Permissions in AWS are defined by IAM roles (Identity and Access Management).
To work with files in S3, your Databricks deployment will need an IAM role that has read/write permissions to an S3 bucket. You have two configuration options:
- Use the Unity Catalog in Databricks.
- Set up the roles and permissions in AWS.
The Unity Catalog is a new feature from Databricks this aims to simplify what you otherwise must set up in AWS. However, you may not have access to it.
This article walks you through setting up the roles and permissions directly.
Table of Contents
Should You Mount S3 on DBFS?
There used to be a third option of mounting S3 buckets on DBFS. We used to do this by using the dbutils.fs.mount command.
However, this method is deprecated i.e. Databricks doesn’t want us to do this anymore.
Instead, use the Unity Catalog or directly configure the IAM roles as shown in the rest of this article.
Prerequisites For This Tutorial
I assume that you have a Databricks account and workspace. You will also need an AWS S3 bucket for Databricks to work with.
Follow these steps:
- Login into AWS and click on the “Create Bucket” button.

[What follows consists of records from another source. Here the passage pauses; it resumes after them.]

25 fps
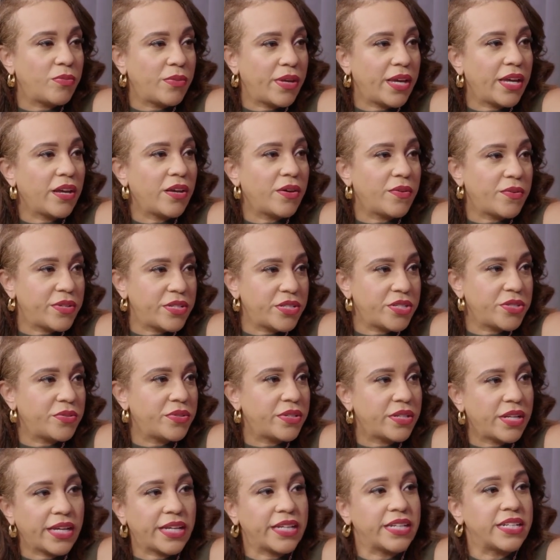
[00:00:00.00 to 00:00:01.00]
and go into
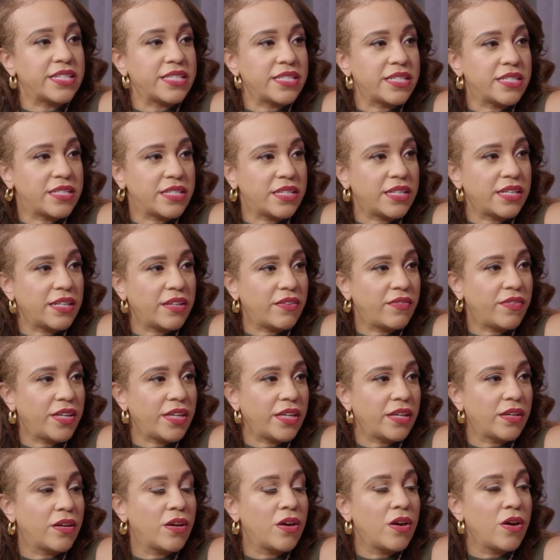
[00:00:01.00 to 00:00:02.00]
an assisted
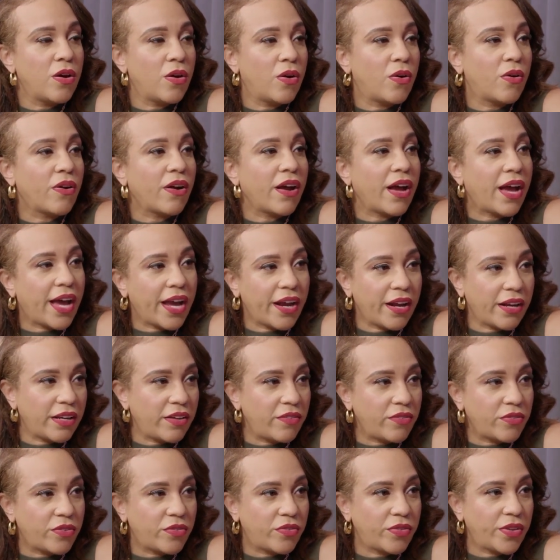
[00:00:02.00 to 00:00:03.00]
living or a higher
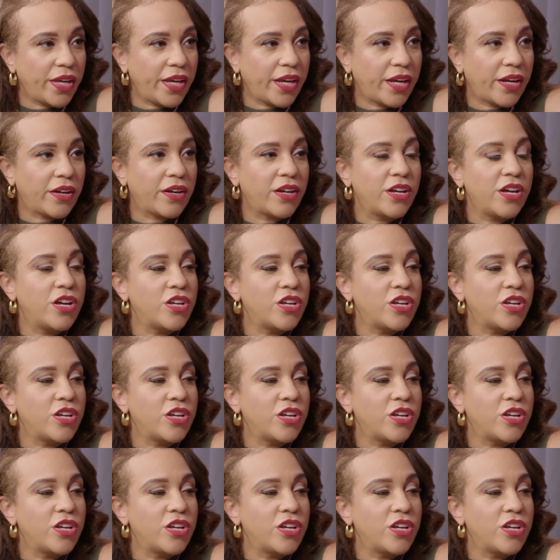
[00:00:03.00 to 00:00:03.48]
level of care.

- Set the name and region and save your choices.
Four-Stage Process
The Databricks/S3 permissions configuration is a four-stage process:
- Stage 1: create an IAM role that grants access from EC2 to an S3 bucket.
- Stage 2: create a bucket policy that links back to the stage 1 role.
- Stage 3: add the stage 1 role to the EC2 role you used when deploying Databricks.
- Stage 4: hook up the stage 1 role to your Databricks workspace.
Confused? Thought that the whole point of Databricks was to simplify all this?
Well, that’s what the Unity Calalog is for.
But don’t worry. Just follow the steps in the next sections.
Stage 1: Create The Instance Profile (IAM Role)
Databricks calls this IAM role for EC2 access an “Instance Profile”. This is how to set it up:
- Log into AWS.
- Click on “Roles” in the left pane and choose “Create Role”.
- Choose “AWS Service” as the trusted entity and “EC2” as the use case.
- Click “Next” twice.
- Give the role a name and click “Create Role”.
Now that you have your Instance Profile, you need to give it access to the S3 bucket you just created.
- Find the role in Role List and click on the name.
- Go to the Permissions tab.
- Click “Add Permissions -> Inline Policy”.
- Go to the JSON tab.
Here is sample JSON. You just need to replace the resource details with your bucket name.
{
"Version": "2012-10-17",
"Statement": [
{
"Effect": "Allow",
"Action": [
"s3:ListBucket"
],
"Resource": [
"arn:aws:s3:::<s3-bucket-name>"
]
},
{
"Effect": "Allow",
"Action": [
"s3:PutObject",
"s3:GetObject",
"s3:DeleteObject",
"s3:PutObjectAcl"
],
"Resource": [
"arn:aws:s3:::<s3-bucket-name>/*"
]
}
]
}
Once you’ve pasted in your policy and reviewed it, give it a name and click “Create Policy”.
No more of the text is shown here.